>>>

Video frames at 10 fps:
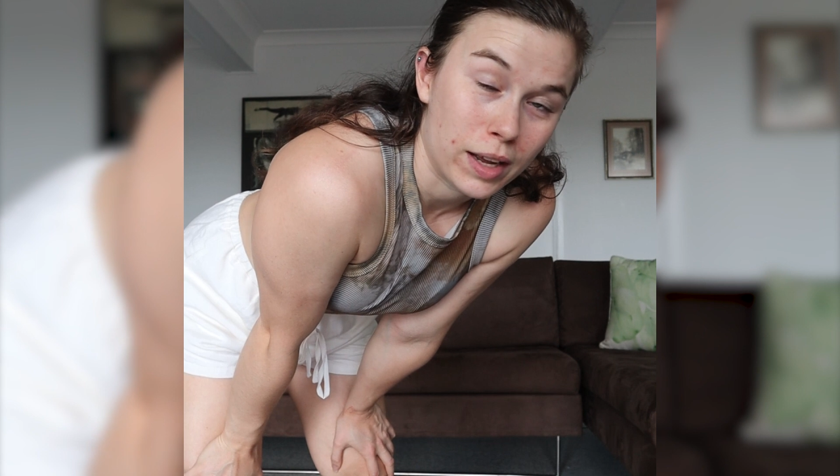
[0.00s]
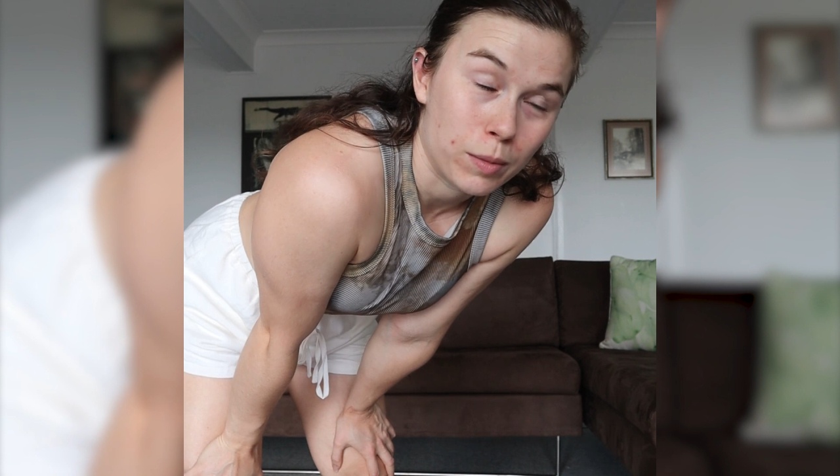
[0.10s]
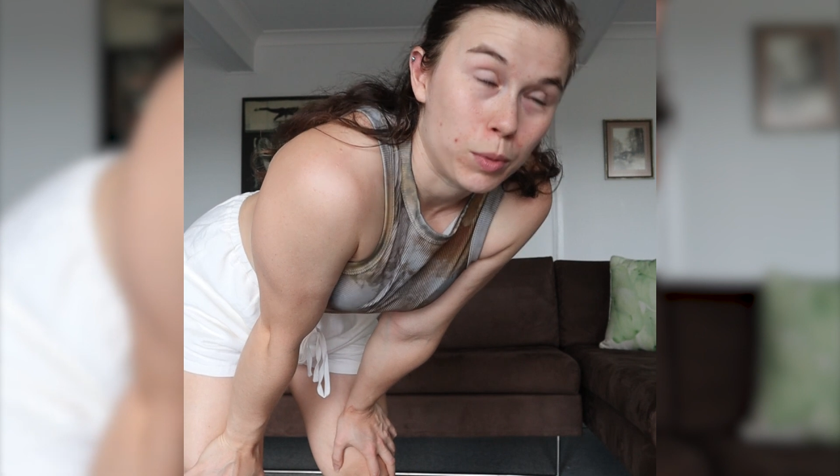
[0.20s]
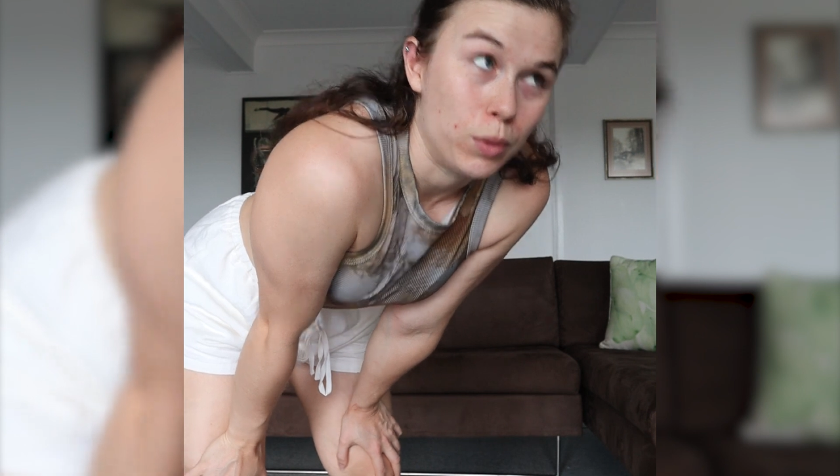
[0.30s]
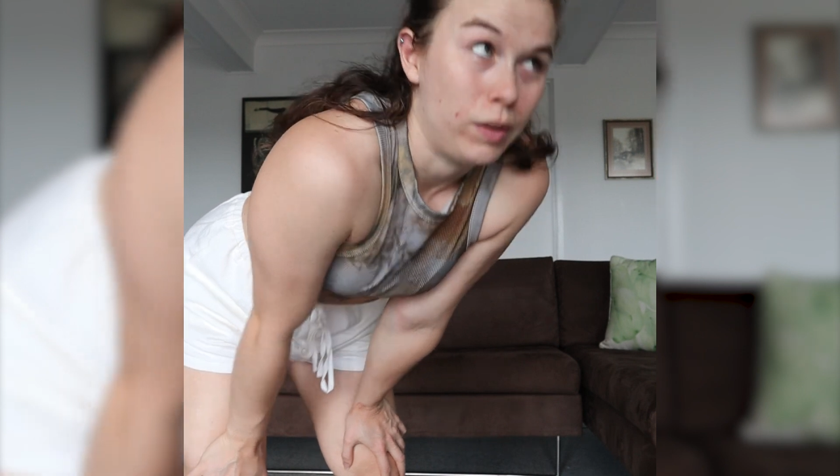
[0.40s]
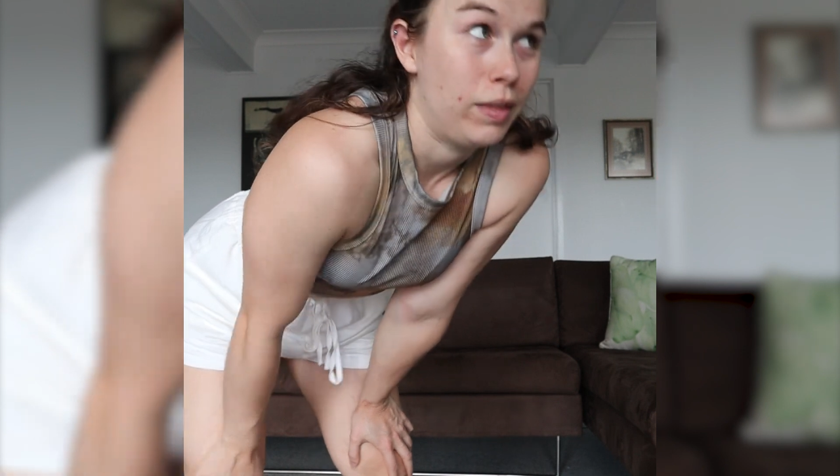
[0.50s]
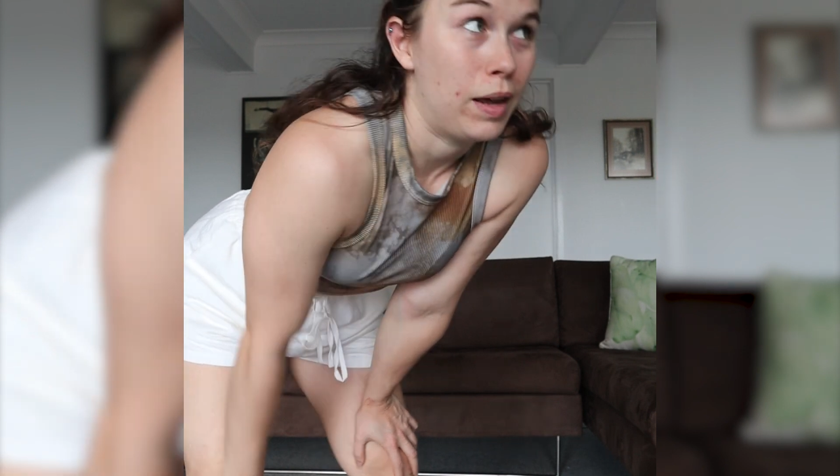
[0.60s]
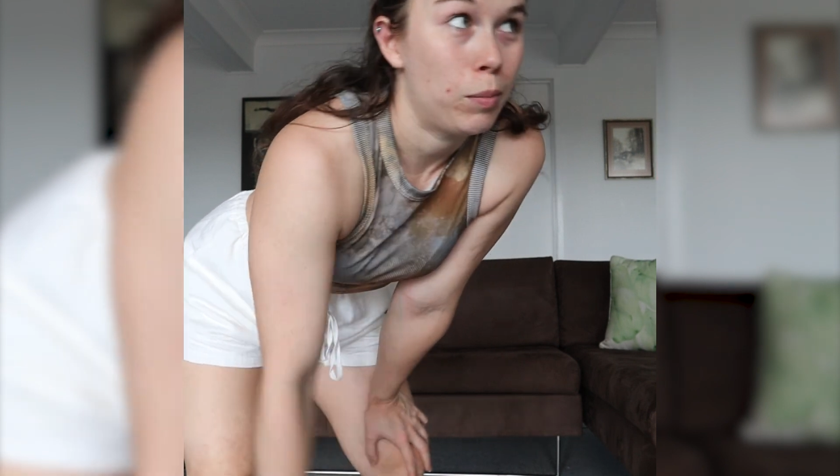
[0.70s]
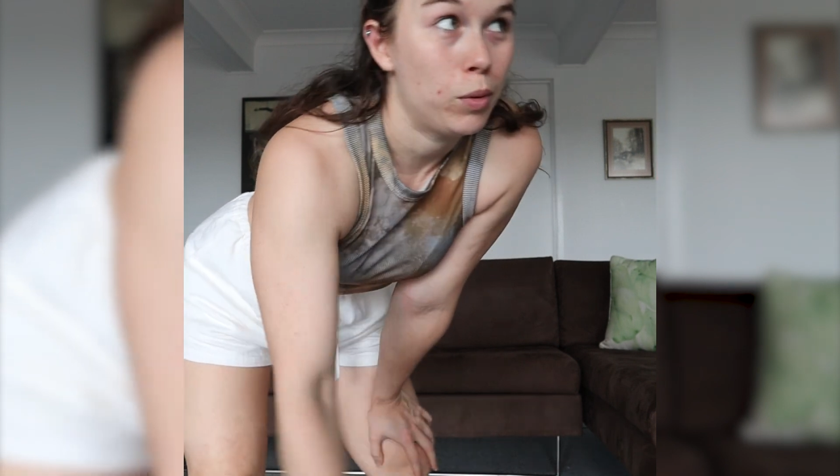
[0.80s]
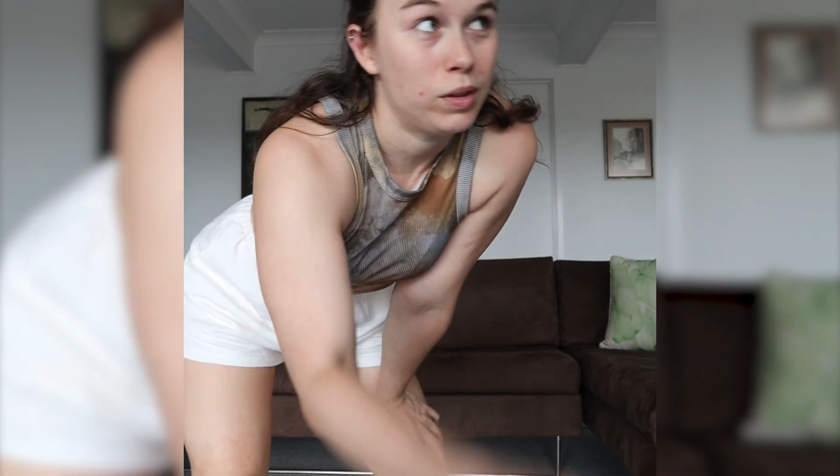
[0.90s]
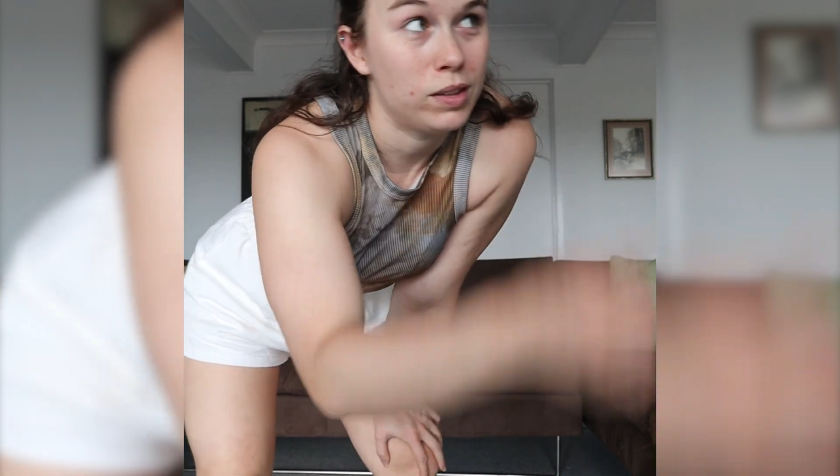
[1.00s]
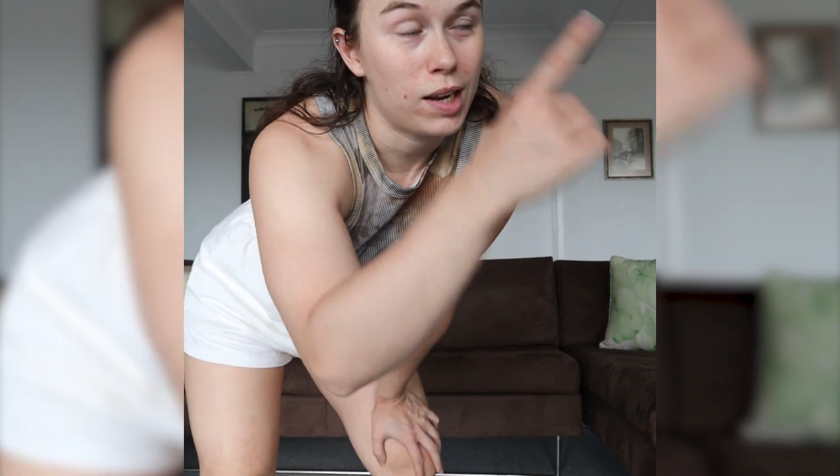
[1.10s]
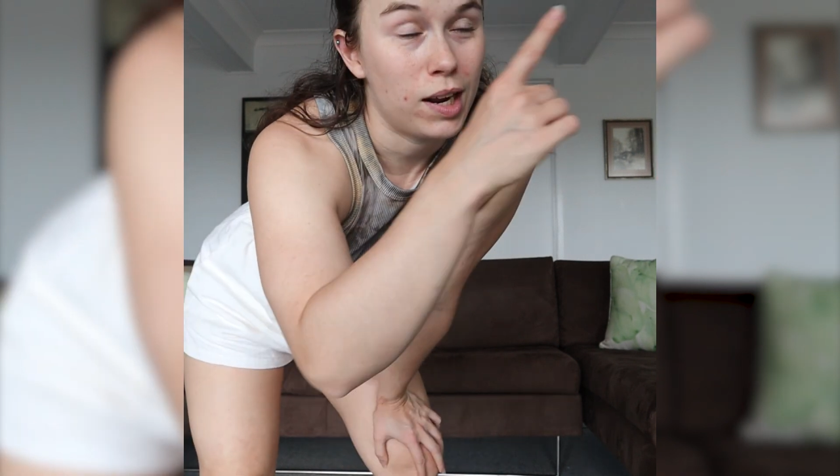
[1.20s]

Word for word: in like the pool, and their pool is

<<<
>>>

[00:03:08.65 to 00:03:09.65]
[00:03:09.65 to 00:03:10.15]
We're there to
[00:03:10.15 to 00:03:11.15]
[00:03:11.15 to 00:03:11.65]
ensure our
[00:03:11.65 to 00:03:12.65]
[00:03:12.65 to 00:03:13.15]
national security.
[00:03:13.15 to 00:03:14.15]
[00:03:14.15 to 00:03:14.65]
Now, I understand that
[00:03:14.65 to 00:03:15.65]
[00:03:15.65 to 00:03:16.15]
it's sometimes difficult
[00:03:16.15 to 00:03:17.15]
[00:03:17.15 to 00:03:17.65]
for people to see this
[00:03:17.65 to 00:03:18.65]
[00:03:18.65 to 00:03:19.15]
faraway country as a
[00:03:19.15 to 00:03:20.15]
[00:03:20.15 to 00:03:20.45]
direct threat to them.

<<<

What the task requires: Return exactly the lines of the material above, starting at the line containing "Video frames at" and finishing at the line containing "Word for word: in", without any pictures.

Expected answer:
Video frames at 10 fps:
[0.00s]
[0.10s]
[0.20s]
[0.30s]
[0.40s]
[0.50s]
[0.60s]
[0.70s]
[0.80s]
[0.90s]
[1.00s]
[1.10s]
[1.20s]

Word for word: in like the pool, and their pool is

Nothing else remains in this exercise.